To put that in perspective, many of today's microcontrollers have on-par or better specifications than the original PC/AT. From a programming perspective, even taking into account resource limitations, coding for the PC/AT is drastically different from many modern systems due to the segmented memory model used by the 8086 and 80286. Before we dive into the nitty-gritty of a basic 'Hello World' program, we need to take a closer look at the programming model and memory architecture used by the 8086 which was a 16-bit processor.

Real Mode Programming

If the AT is the common ancestor of all PC-compatibles, then the Intel 8086 is processor equivalent. The 8086 was a 16-bit processor that operated at a top clock speed of 10 MHz, had a 20-bit address bus that supported up to 1 megabyte of RAM, and provided fourteen registers. Registers are essentially very fast storage locations physically located within the processor that were used to perform various operations.

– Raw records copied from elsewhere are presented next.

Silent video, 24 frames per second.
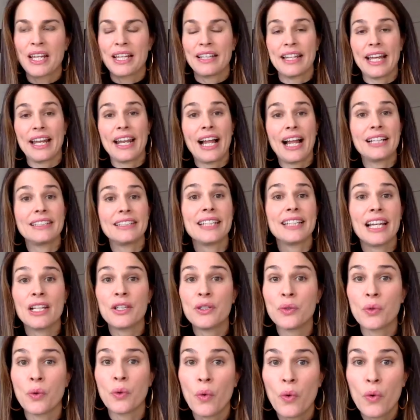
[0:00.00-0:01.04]
Then I'll tell
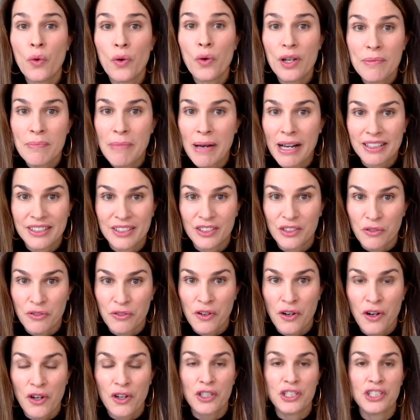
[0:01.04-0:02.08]
you all about
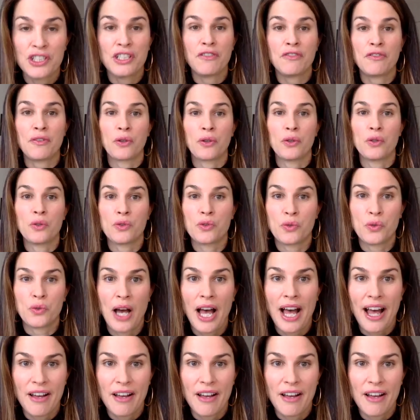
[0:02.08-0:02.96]
sophrology for those who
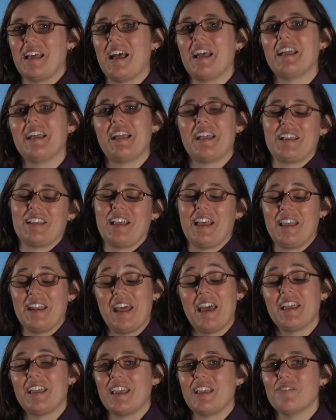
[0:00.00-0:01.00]
I, and
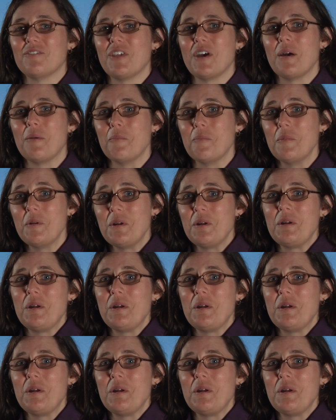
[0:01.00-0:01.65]
I gave them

Four registers (AX, BX, CX, and DX) are general purpose, meaning they can be used for any operation. Eight (described below) are dedicated to working with segments, and the final registers are the processor's current instruction pointer (IP), and state (FLAGS) An important point in understanding the differences between modern programming environments and those used by early PCs deals with the difference between 16-bit and 32/64-bit programming. At the most fundamental level, the number of bits a processor has refers to the size of numbers (or integers) it works with internally. As such, the largest possible unsigned number a 16-bit processor can directly work with is 2 to the power of 16 (minus 1) or 65,535. As the name suggests, 32-bit processors work with larger numbers, with the maximum being 4,294,967,296. Thus, a 16-bit processor can only reference up to 64 KiB of memory at a given time while a 32-bit processor can reference up to 4 GiB, and a 64-bit processor can reference up to 16 exbibytes of memory directly.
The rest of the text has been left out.